KEVIN O'LEARY, CANADIAN ENTREPRENEUR: It's fantastic. And this is a great thing because it inspires everybody get some motivation to look up to the one percent and say I want to become one of those people, I'm going to fight hard to get up to the top. This is fantastic news and of course I applaud it. What can be wrong with this?
(END VIDEO CLIP)
O'REILLY: Joining us now from Greenville, South Carolina -- commentator and economist Ben Stein. So do you applaud it? I mean, I can understand why the Canadian interviewer, you know, like that. What do you say?
BEN STEIN, ECONOMIST: Well, I don't applaud it at all. But it's always been true that a very tiny majority of the richest people in the world control an enormously disproportionate amount of the wealth and the poorest people control the very, very tiny portion of the wealth.
But you know the way the media has been playing this is as if there's a finite amount of money in the world and if the rich people have a lot then the poor people have less. But that's not the way it works out. If the rich people got rich by starting businesses, starting new technologies that gave more employment and more productivity and more wealth to the other people, then everybody gets richer. There is not a finite goal: rich people getting rich does not make poor people poor.
O'REILLY: All right but there is an economic issue and I agree with you that economic freedom dictates that some people are just going to go off the chart. And other people are just not going to have very much.
But there is also a moral issue here. With 85 of the world's richest people controlling more wealth than 3.5 billion of the world's poorest people. And that's what Pope Francis was talking about. What is the responsibility there of the 85 richest? I don't know. I mean everybody has to answer that question for themselves.
STEIN: I couldn't agree more. There is a moral issue. Nobody should be starving. Nobody should be denied proper medical care. Nobody should be denied proper housing. But the fact that there are 85 very, very rich people is not the cause of any of these people being very, very poor unless the people got to be rich by stealing like some dictators in Third World countries. That is not the issue.

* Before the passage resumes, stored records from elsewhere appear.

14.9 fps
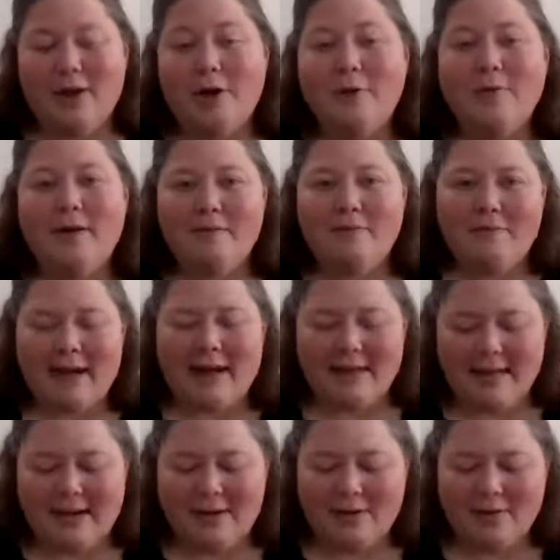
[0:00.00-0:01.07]
Go and
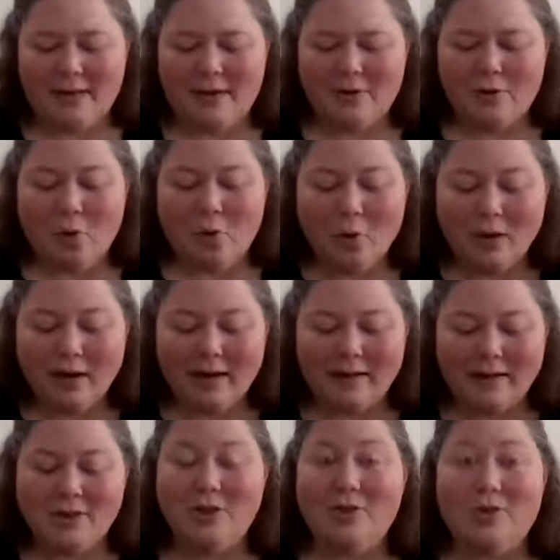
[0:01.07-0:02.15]
find out that
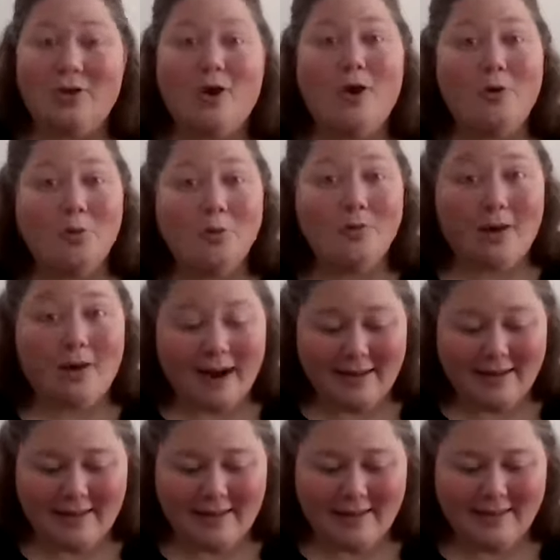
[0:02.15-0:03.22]
according to your own
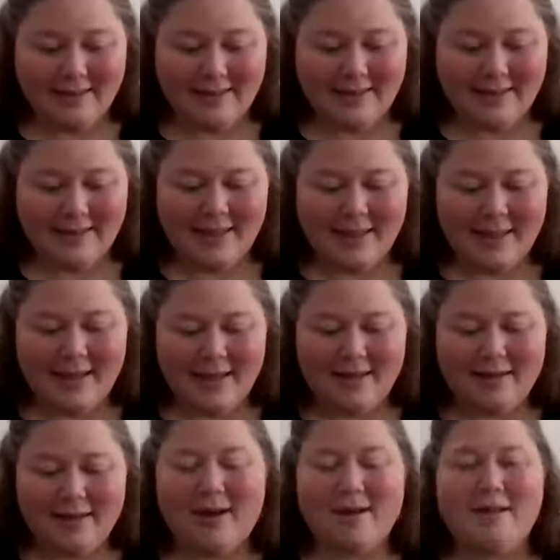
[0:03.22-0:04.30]
writings,
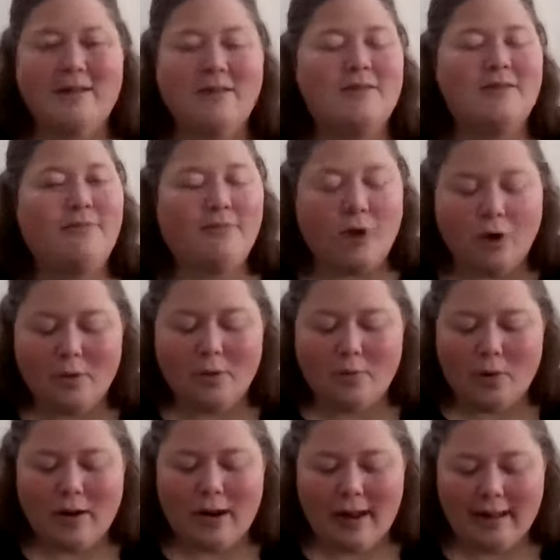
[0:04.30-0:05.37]
God is far
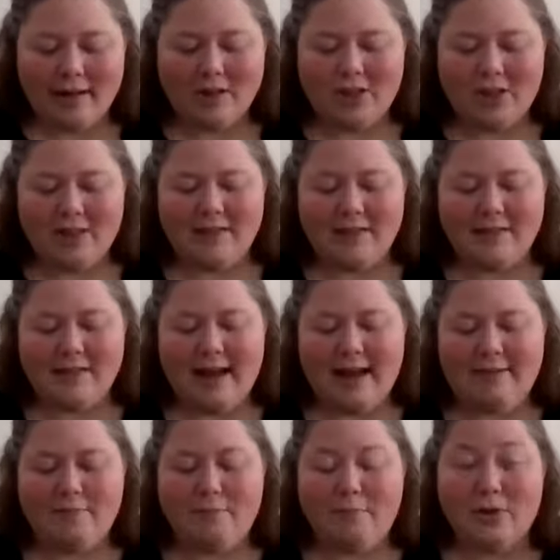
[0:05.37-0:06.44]
more anxious to
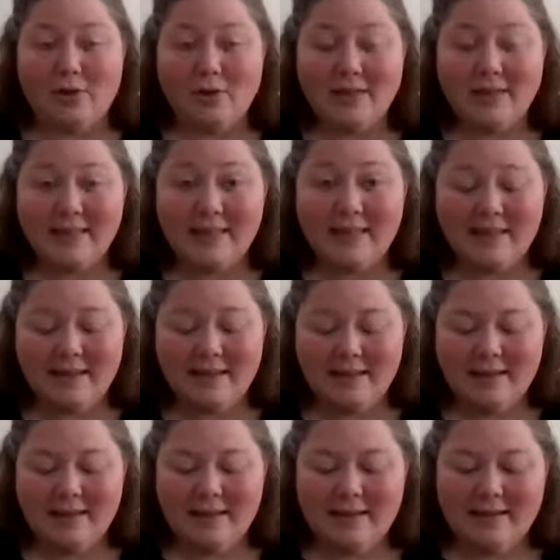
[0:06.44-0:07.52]
have mercy
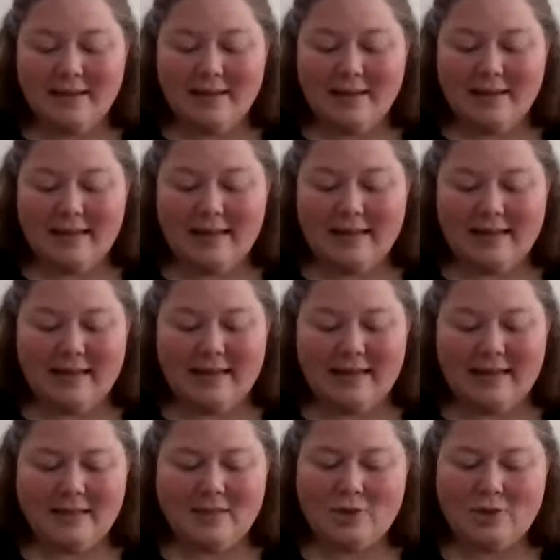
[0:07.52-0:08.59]
than
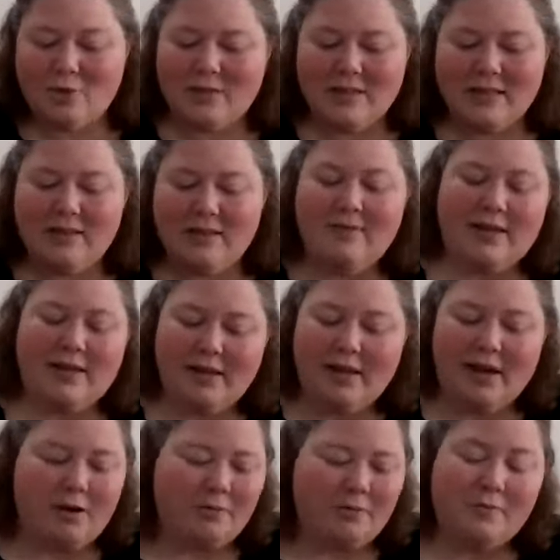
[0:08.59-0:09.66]
he is to receive
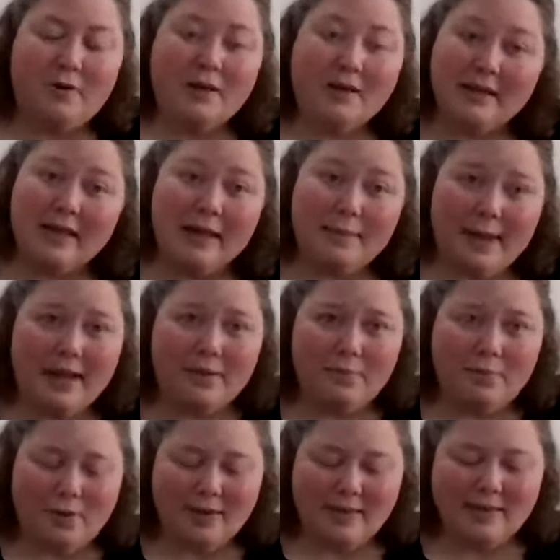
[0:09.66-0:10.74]
any offering that a man
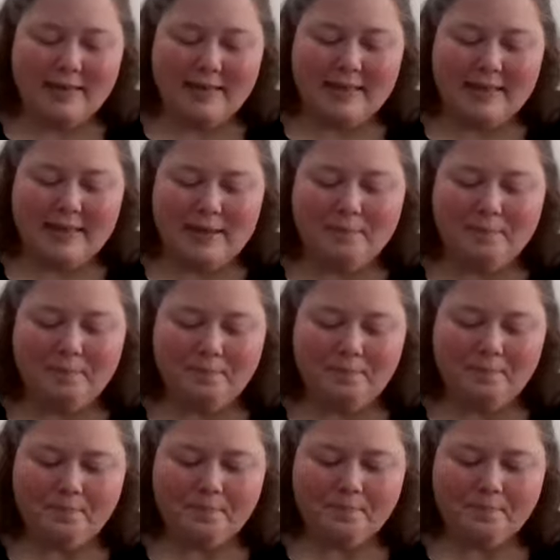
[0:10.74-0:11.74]
brings to him.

The issue is how do we make the poor people better off with a combination of a safety net --
O'REILLY: You that's a good point, I think that's a good point.
STEIN: Ok thank you.
O'REILLY: It's not the fact that the people are so rich that's causing the 3.5 billion to be so poor.
Ok. This Obamacare thing, you know, what you have now is a propaganda war of words. That's what you have. You have the supporters of Obamacare saying oh, it's going fine. It's going to get better and the detractors saying it's a major disaster. Today Moody downgraded the insurance company's stocks. And they did it because of fear of what Obamacare is going to do to profits for the insurance company.
Can you explain that so even I can understand it?
STEIN: Well, the Obamacare in a nutshell, and this is oversimplifying by quite a bit, is going to enforce the insurers to take high risk patients. Going to take patients with preexisting illnesses, patients who have all kinds of disabilities which would have kept the private insurers from insuring them except at very high rates and make those private insurers insure them at low rates so it is essentially compelling the insurers to lose money on a certain number of their customers.
O'REILLY: Yes. But the insurance companies have been Obamacare's biggest supporters.
STEIN: Well some have and some haven't. And the idea was they were going to get a very large number of healthy, young people into their programs and they would get premiums for them and they would have payment for them. It hasn't worked out that way. Instead they are getting older and less well - - less well --
O'REILLY: All right so would you buy insurance company's stocks?
STEIN: And those are costing them a lot of money. It's a system of price fixing against the price -- against the insurers and that never works.
O'REILLY: All right. So you are for Moody's, you are saying that they should be downgraded.
STEIN: Of course, they were completely correct. There is a very dicey future out there for the healthcare companies, unless the government is going to guarantee them bailouts and I'm not sure America is in a mood to guarantee bailouts.